Can a reporter with Mr. Risen's odd theory of democratic governance be trusted to be “curious” (to use the favorite word of reporter-journalists) about the failures -- described by multiple sources -- of American’s civilian bureaucracies? Or is a reporter who believes that the government that governs best is a government composed of bureaucrats operating without interference from those pesky elected officials ideologically predisposed not to pursue stories on bureaucratic shortcomings?

The second criticism of bureaucratic effort in the War on Terror comes from Andrew F. Krepinevich (bio) who suggested in Friday’s New York Times that America’s military bureaucracy also bears some culpability for the sluggish American response to the enemy we are fighting. According to Mr. Krepinevich, some of America’s most effective military units are the units closest to their Iraqi counterparts…

Advisers coach their Iraqi counterparts on how to plan, conduct and sustain counterinsurgency operations involving dozens and eventually hundreds of soldiers. They also work to identify and report the corruption in the Iraqi government that can make it difficult to get adequate supplies to Iraqi troops. Unlike the soldiers in American units, who retreat to fortified bases with air-conditioned barracks and other amenities, the advisers live, train, eat and fight with their Iraqi counterparts.

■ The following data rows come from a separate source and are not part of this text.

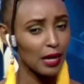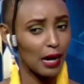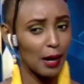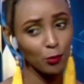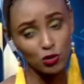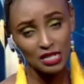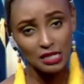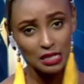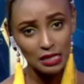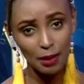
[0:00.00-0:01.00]

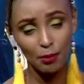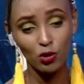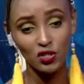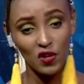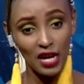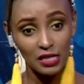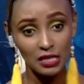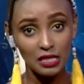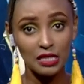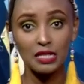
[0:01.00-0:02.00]
Mutasikiza about rare
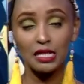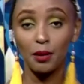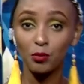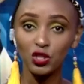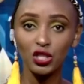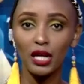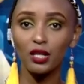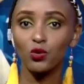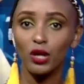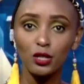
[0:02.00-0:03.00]
diseases, MG,
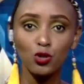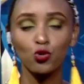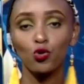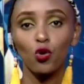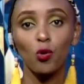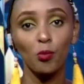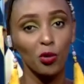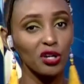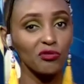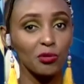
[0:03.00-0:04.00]
and you get to know
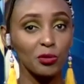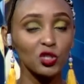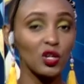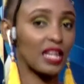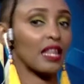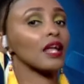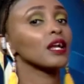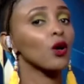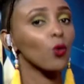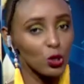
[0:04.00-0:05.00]
more information other
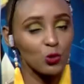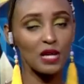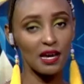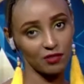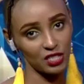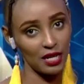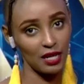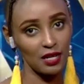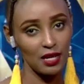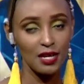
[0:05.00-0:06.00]
than what we have shared.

It is not surprising that many Iraqi officers come to treat their American advisers as “brothers,” whereas they view United States units with skepticism. Revealingly, Lt. Gen. Martin Dempsey, who is in charge of training and equipping the Iraqi forces, reports that Iraqi troops have never betrayed their United States advisory teams to the insurgents.

One problem faced by the adviser corps, however, is that our military bureaucracy does not reward them in proportion to the additional risks they take and the additional hardships they endure…
Sadly, the Army’s best officers avoid serving as advisers if at all possible. The reason is simple: the Army is far more likely to promote officers who have served with American units than those who are familiar with a foreign military.

Because of the resulting shortfall, some Army units have been given the task of augmenting the advisory teams. Yet often these units simply send their “problem children” — their most marginal officers and sergeants — to support the advisers. This places an additional burden on the advisers, who must not only coach the Iraqis but also deal with their less-than-capable American colleagues.

America clearly has soldiers in the field who know what needs to be done and how best to do it. What we may be missing is an upper echelon of officers who place top priority on advancing the current mission rather than advancing within an outdated promotions policy.